Perşembe, Mayıs 31, 2012

tecavüz bebekleri

söylemeli mi, ağlamalı mı, susmalı mı, kaçmalı mı? çaresizlik hissi hiç bu kadar yoğun olmamıştı.

bir şeyler oluyor; erkekler konuşuyor tecavüzden, tecavüz bebeklerinden ve kürtajdan bahsediyor ve kadınlar alkış tutuyor... kadınlar hayatlarını kara bir kutuya tıkıştırmaya gönüllü, bomboş gülümsüyor...

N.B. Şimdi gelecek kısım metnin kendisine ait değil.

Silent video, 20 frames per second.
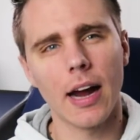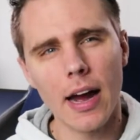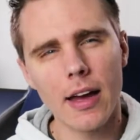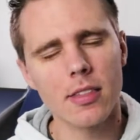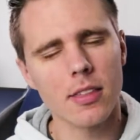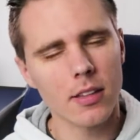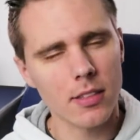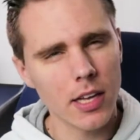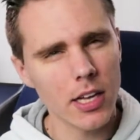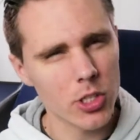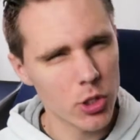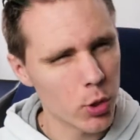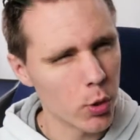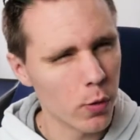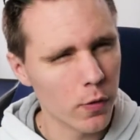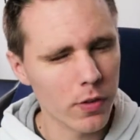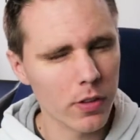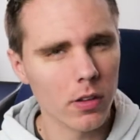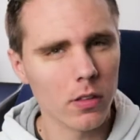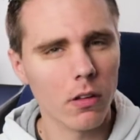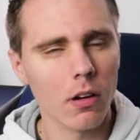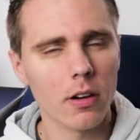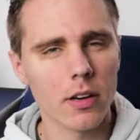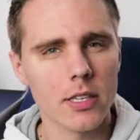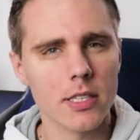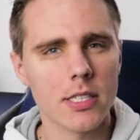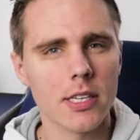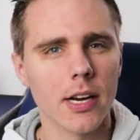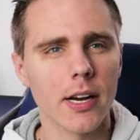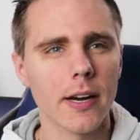I thought that too for the
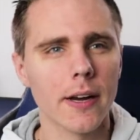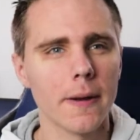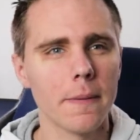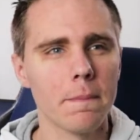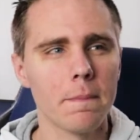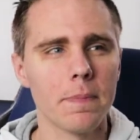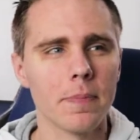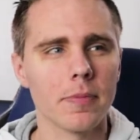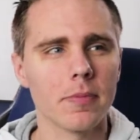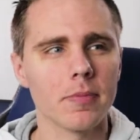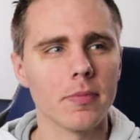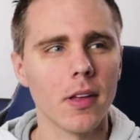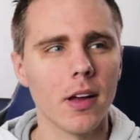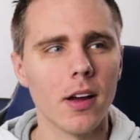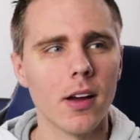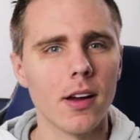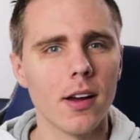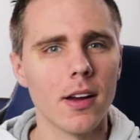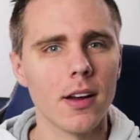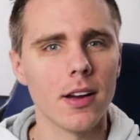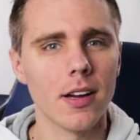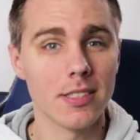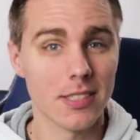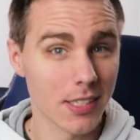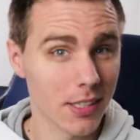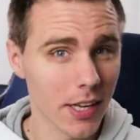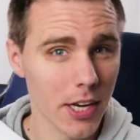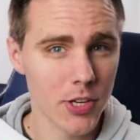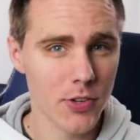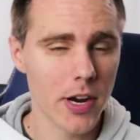longest time
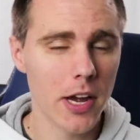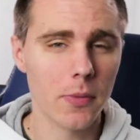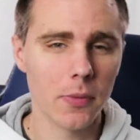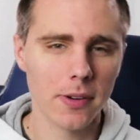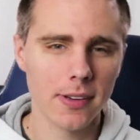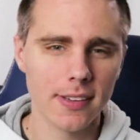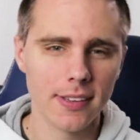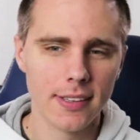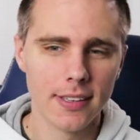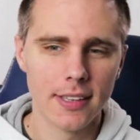until I tried one.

korku ve çaresizlik iç içe geçiyor...


http://www.aksam.com.tr/tecavuze-ugrayan-da-kurtaj-yaptirmamali--118800h.html


hiç kimse tecavüzün önüne geçecek fikirleri hayata geçirmezken ve dahi tecavüzcüler ellerini kollarını sallayarak, ağızlarından salyalar saçarak sokaklarda dolaşırken yılların geyiği gerçek oluyor "tecavüz kaçınılmazsa zevk almaya bakacaksın"...


acı üstüne acı ekleyen, başta şaka sandığım, hala gerçek olduğuna inanamadığım açıklamalar üstüste ekleniyor. kelimenin gerçek anlamıyla korkuyorum bu dünyada ama en çok bu ülkede yaşamaktan...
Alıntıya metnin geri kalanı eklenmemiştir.